Again, this is mind boggling.
And that was the result, Chuck, of energy and matter uncoupling as well, right?
That's right.
Okay.
All right.
And this is the point where we can actually start to, you know, we did one on the Large
Hadron Collider.
It's a particle accelerator, the biggest and best that we have on the Earth.
And this is where you can actually use a particle accelerator to recreate and look at this stuff.
So we can actually observe this at this point.
Yeah.
We can smash things together and be like, kaboom.
Look at that.
Early universe.
That's what they do at CERN.
Oh yeah?
All right.
Well, people should listen to that one too, by the way.
Oh yeah.
That would be a good primer.
That was the one where we wondered whether it was going to end the universe or not.
Right?
It did not.
Not yet.
So at this point, there is still no light.

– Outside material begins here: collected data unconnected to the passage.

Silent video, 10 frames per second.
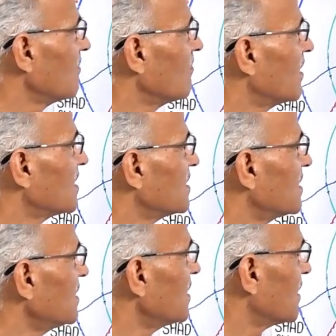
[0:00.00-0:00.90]
but
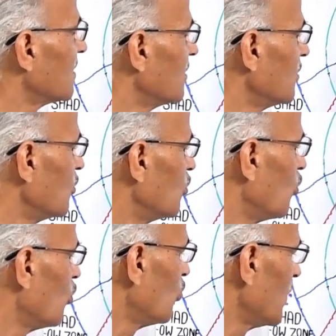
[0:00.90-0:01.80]
here
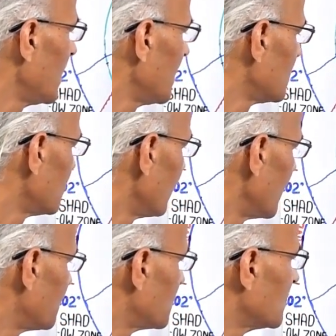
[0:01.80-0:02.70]
no S
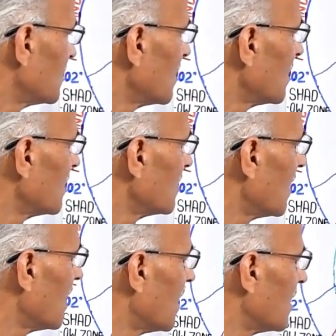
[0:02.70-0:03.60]
waves
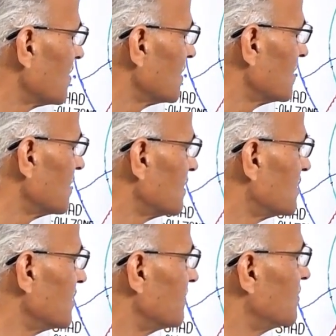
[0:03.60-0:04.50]
are
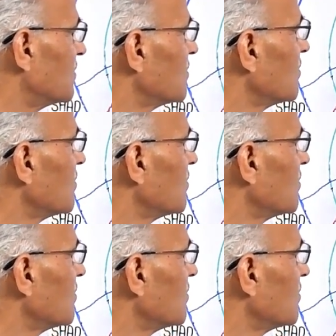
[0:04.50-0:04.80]
received.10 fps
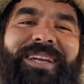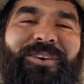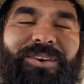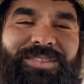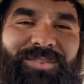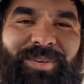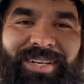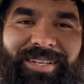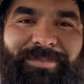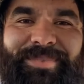called
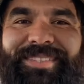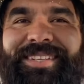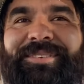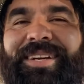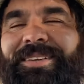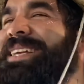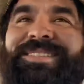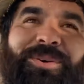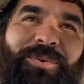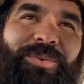scrubs, right?
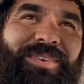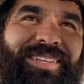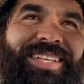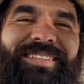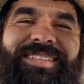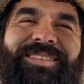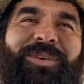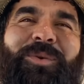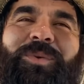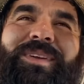So this
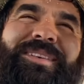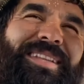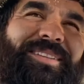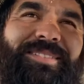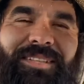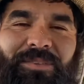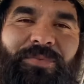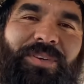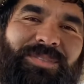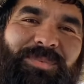whole I think it's like the
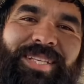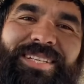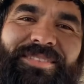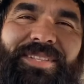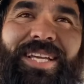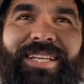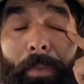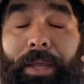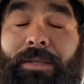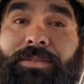first week of like
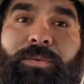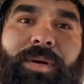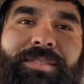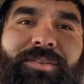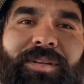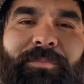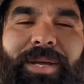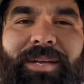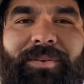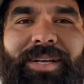that school had started
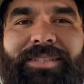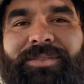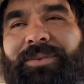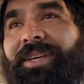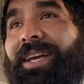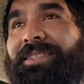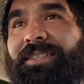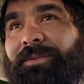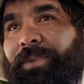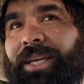back, right? So he had
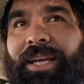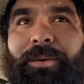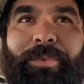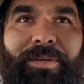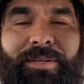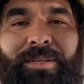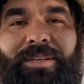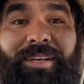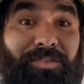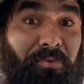just became a,
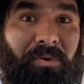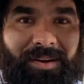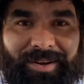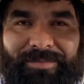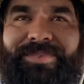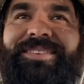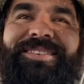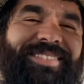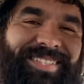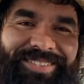a scrub, you know,
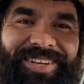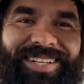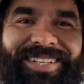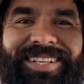sixth grader,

Things are too dense and it is still just a dark, dense area.
Right.
Exactly.
And I think during the particle cosmology epoch, the electromagnetic force and the weak
force break off into separate forces.
That's right.
And we still can't, at this point, these subatomic particles still can't bond.
They're there.
They can form.
Right.
But they can't hook up and party.
Right.
Exactly.
That actually didn't start to take place until we reached the standard cosmology age, which
is the age that I believe we are in now, right?
Yeah.
It started 0.01 seconds after the initial bang.
Right.
100th of a second.
So we've gone through that many ages and we haven't even mentioned them all.
No.
And those within that first second.
Yeah.
It's crazy.
It is crazy.
The standard cosmology, this is about where the astrophysicists and cosmologists say we
understand it from about here on out, right?
Everything else is a little shaky, but we've got some observational data that backs it up.

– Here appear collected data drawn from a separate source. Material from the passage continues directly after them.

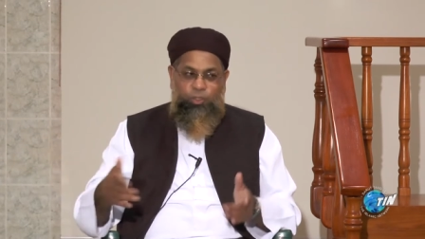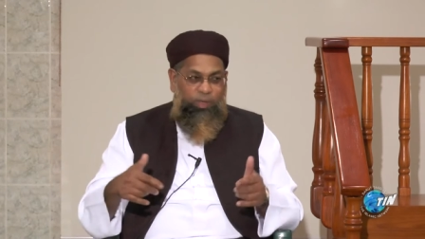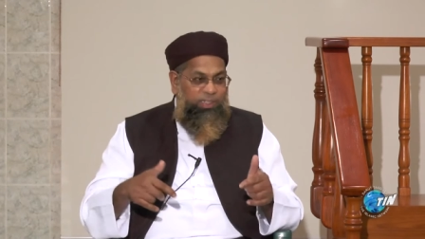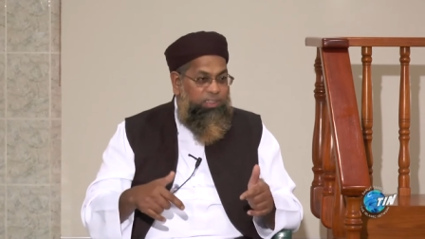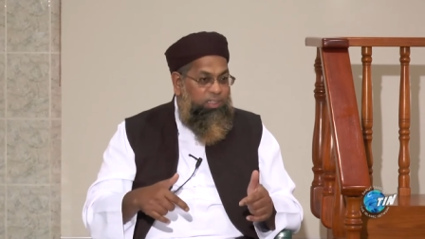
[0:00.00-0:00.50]
You
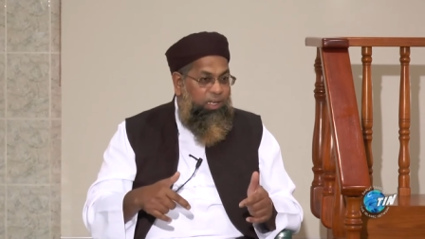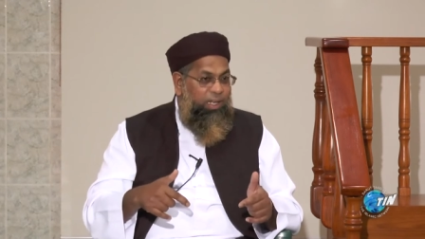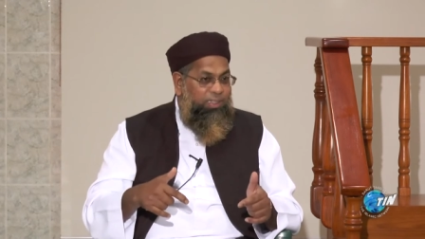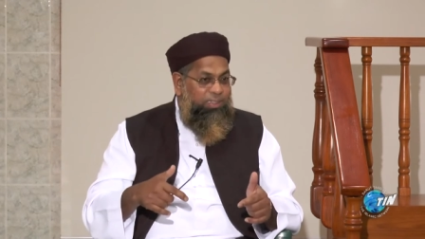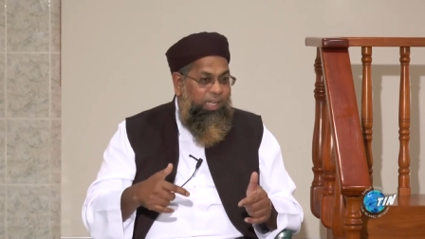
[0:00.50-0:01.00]
are in
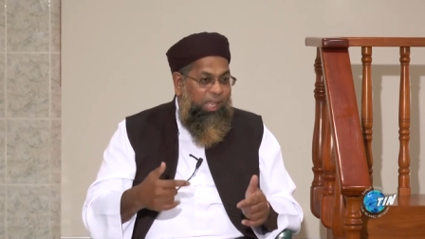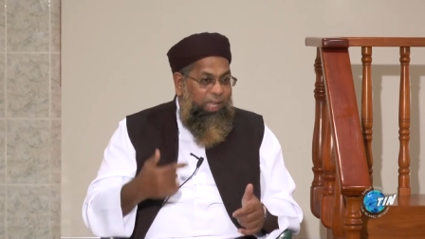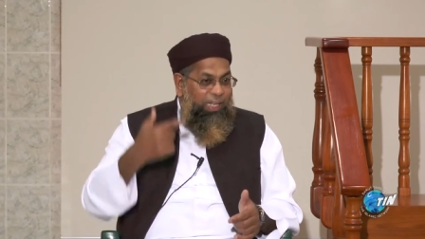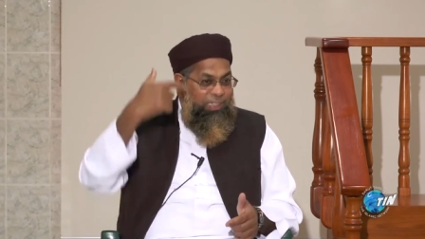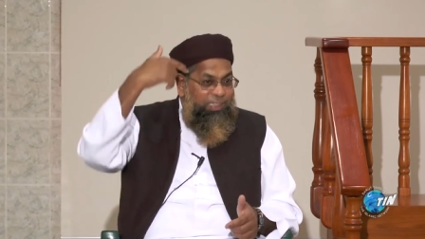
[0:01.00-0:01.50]
salat,
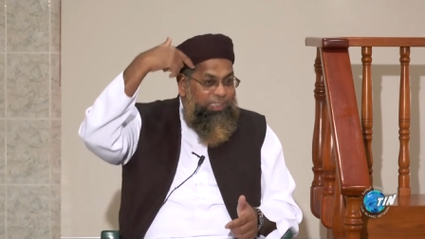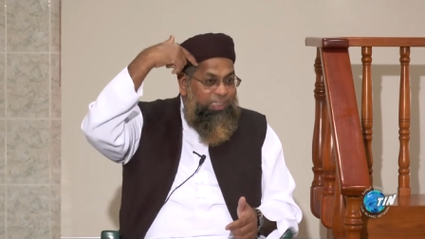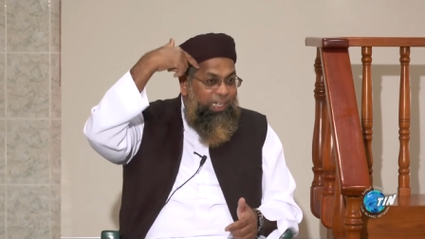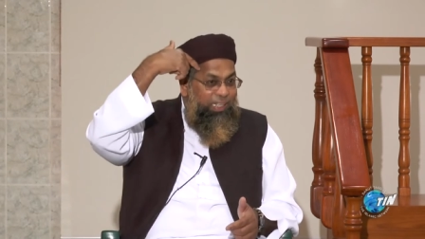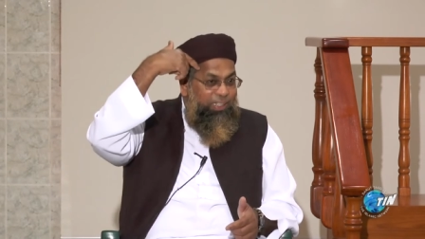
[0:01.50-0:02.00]
and he's
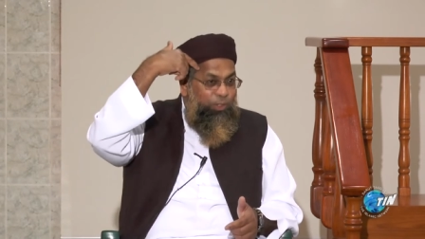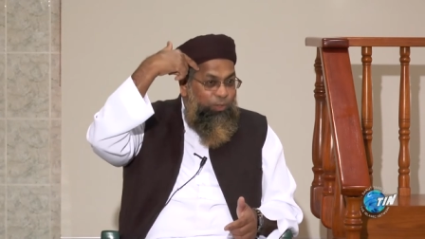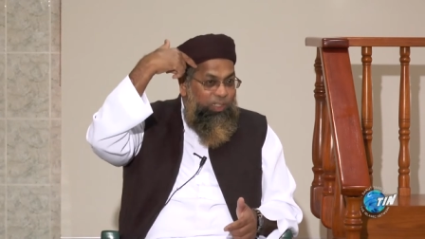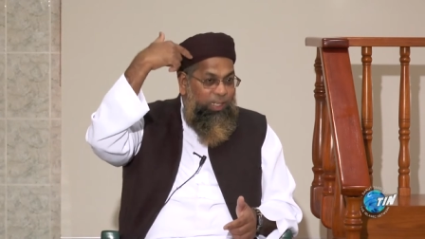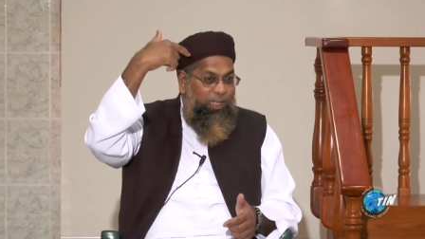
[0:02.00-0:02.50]
telling you,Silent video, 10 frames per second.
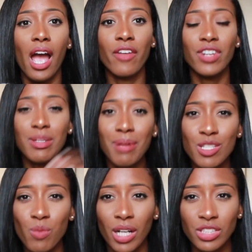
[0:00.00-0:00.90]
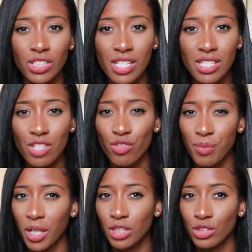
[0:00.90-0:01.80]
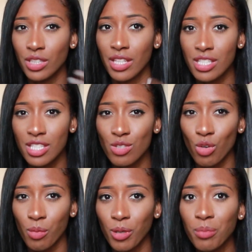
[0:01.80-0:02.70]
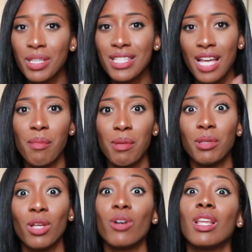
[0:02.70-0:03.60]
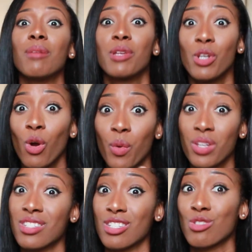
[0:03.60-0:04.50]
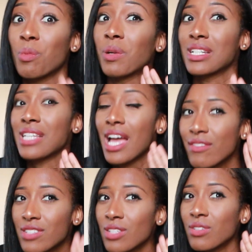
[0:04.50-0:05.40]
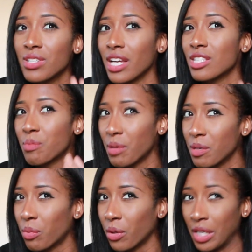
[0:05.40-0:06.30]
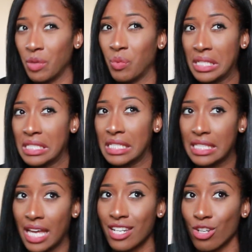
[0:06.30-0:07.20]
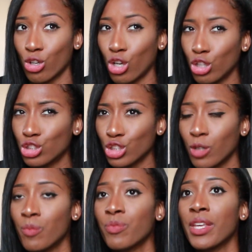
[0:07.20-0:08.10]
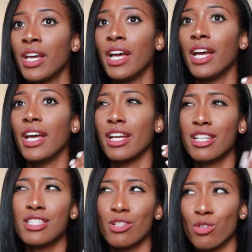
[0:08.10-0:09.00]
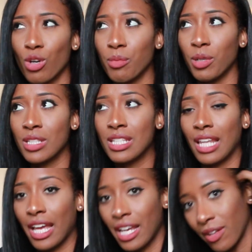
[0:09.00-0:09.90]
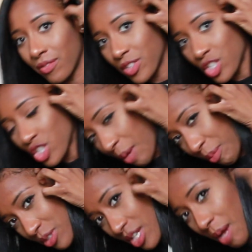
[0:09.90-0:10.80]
if anybody's watching this that's from a country that this is normal, please comment below and let me know where this is normal because I have still yet to pinpoint in what society or culture is it normal to, like, shop on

But here is where neutrons and protons were formed and a little after that they started
to be able to form nuclei through nucleosynthesis, right?

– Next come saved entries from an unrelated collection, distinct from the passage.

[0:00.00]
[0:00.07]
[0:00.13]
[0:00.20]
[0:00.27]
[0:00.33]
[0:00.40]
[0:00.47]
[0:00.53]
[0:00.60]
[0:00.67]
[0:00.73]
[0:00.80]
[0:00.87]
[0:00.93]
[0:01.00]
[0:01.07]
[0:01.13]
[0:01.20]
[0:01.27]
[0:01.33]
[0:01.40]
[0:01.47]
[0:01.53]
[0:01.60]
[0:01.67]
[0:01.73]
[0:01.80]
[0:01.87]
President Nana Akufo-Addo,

And they would ultimately be the building blocks of atoms.
Right.
So at this point, things are still expanding and cooling at a rapid rate and we can actually,
there are no atoms yet, but like you said, it's too hot at this point for electrons to
complete that process.
Right.
Still too hot in the hot tub.
Yeah.
I mean, after 100 seconds, the universe had cooled to a temperature cooled after 100 seconds
to 1.8 billion degrees Fahrenheit or a billion degrees Celsius.
That was how hot it was still after 100 seconds.
Should we take another break here?
Let's.
All right, let's do that and we'll come back and explain the rest of it in great, easy
to understand detail.
On the podcast, Hey Dude, the 90s called David Lasher and Christine Taylor, stars of the
cult classic show, Hey Dude, bring you back to the days of slip dresses and choker necklaces.
We're going to use Hey Dude as our jumping off point, but we are going to unpack and
dive back into the decade of the 90s.
We lived it and now we're calling on all of our friends to come back and relive it.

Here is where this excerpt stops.